Magnolia prezentuje się wspaniale.
Wszystko jedno w sumie jaka to odmiana, skoro jej się tu podoba i kwitnie. Nazwa to tylko dla porządku, bo lubię wiedzieć co mam, a to jedyna roślina, oprócz otrzymanego klona palmowego (*nigdy bym nie wpadła na to, by go tam posadzić), której sama nie kupiłam lub nie zaplanowałam na tej rabacie
MagdaLenka, ta magnolia ma teraz około 3 metry. Na początku słabo przyrastała, aż pewnego roku wystrzeliła do góry.

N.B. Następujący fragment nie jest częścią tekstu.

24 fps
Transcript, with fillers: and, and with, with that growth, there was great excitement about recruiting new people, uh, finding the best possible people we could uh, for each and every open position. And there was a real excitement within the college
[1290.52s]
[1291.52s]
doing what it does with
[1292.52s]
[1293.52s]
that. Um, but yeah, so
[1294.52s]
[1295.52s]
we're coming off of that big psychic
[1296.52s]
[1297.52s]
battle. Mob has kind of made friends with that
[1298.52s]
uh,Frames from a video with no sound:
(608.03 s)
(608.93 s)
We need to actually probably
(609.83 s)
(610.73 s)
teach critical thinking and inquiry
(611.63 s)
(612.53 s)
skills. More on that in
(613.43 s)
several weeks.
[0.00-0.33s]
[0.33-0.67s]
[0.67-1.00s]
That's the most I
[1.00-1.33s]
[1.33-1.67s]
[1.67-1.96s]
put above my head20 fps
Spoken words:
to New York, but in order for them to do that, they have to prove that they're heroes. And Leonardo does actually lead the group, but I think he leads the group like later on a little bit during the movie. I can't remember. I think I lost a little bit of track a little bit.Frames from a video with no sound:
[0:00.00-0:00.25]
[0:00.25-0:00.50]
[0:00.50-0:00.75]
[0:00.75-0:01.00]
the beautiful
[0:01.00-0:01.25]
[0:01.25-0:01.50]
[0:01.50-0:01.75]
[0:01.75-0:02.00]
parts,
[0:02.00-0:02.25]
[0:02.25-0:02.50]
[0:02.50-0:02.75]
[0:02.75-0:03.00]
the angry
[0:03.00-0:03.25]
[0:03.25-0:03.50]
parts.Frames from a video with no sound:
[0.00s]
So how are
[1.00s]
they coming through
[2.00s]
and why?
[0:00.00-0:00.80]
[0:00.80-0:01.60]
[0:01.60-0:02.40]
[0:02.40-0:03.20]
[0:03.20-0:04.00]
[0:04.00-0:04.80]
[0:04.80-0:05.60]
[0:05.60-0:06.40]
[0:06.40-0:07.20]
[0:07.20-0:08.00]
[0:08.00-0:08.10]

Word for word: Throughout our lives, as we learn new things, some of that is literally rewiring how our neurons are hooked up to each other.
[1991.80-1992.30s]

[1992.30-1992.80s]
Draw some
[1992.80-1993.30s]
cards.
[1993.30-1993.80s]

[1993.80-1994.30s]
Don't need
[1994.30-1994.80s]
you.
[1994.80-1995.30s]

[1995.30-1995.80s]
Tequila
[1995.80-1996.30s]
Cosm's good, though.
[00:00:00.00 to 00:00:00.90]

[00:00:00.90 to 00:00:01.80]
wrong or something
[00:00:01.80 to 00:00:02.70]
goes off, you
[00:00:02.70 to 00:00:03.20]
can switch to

Mam jeszcze drugą magnolię, sadzoną może pół roku później i jest dużo mniejsza, ma niewiele ponad metr. Odmiana i stanowisko pewnie też mają znaczenie.
Moim zdaniem to magnolia Susan. Wygląda identycznie jak moja, która w domyśle jest Susan. Miałem pomyłkę w odmianie, ale wydaje mi się, że dobrze moją typuję
Weekend ciepły, bezdeszczowy, temperatura jak latem. Koty na noc nie chciały przyjść do domu. Prace ogrodowe powoli do przodu. Z najtrudniejszych zostało mi do przycięcia kilka iglaków i zajęcie się trawnikiem.
Dzisiaj rano zdążyłam popracować w ogrodzie, wygonił mnie nieśmiały deszczyk. Po południu popadało mocniej, zaliczyliśmy pierwszą burzę. Z deszczu bardzo się ucieszyłam bo zaczynało robić się sucho.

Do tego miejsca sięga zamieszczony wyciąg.